Collected data:
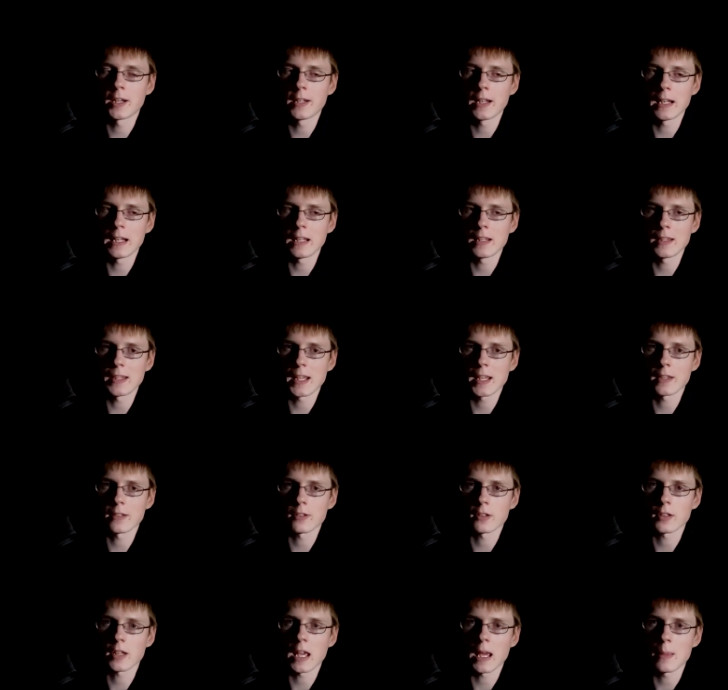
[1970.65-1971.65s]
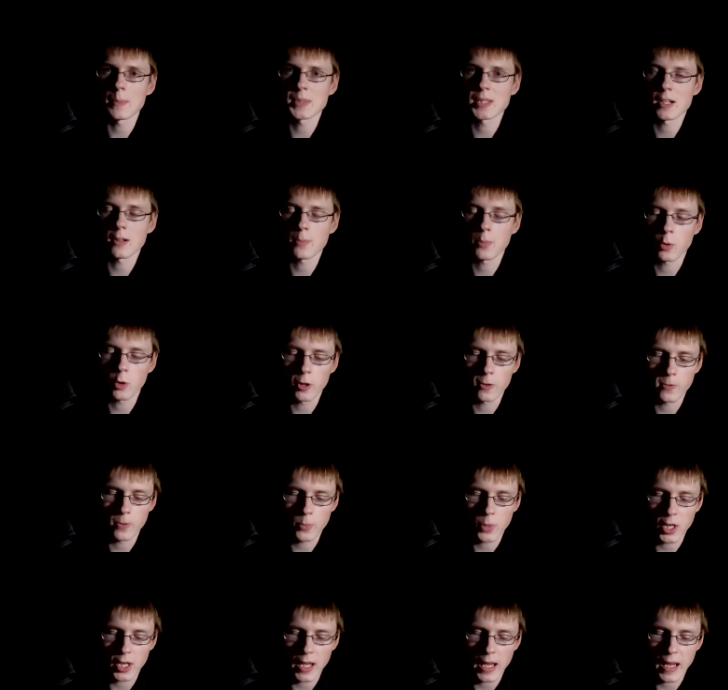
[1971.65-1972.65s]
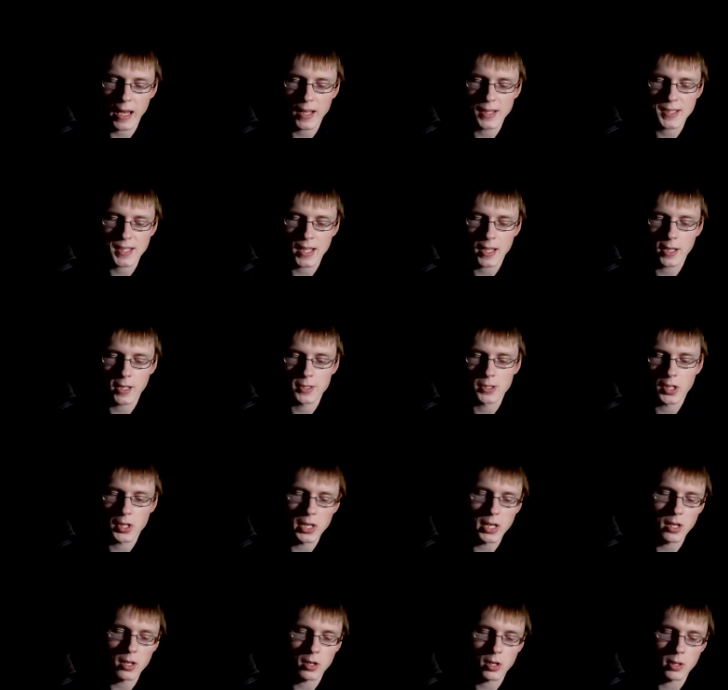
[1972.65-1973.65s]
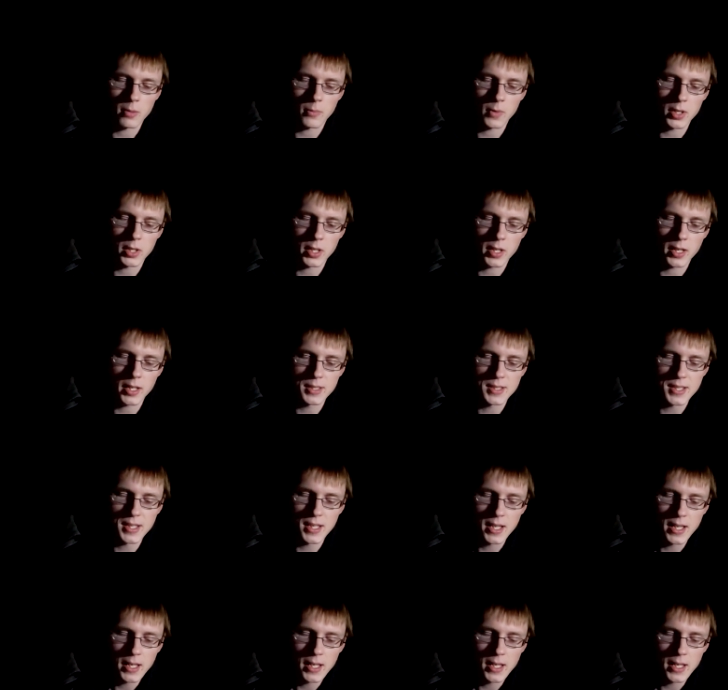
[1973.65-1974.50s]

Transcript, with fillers: and any of the other games that are poured from arcades, like Donkey Kong and whatnot.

Work to complete:
Copy out all the entries precisely. No images.

Solved exercise:
[1970.65-1971.65s]
[1971.65-1972.65s]
[1972.65-1973.65s]
[1973.65-1974.50s]

Transcript, with fillers: and any of the other games that are poured from arcades, like Donkey Kong and whatnot.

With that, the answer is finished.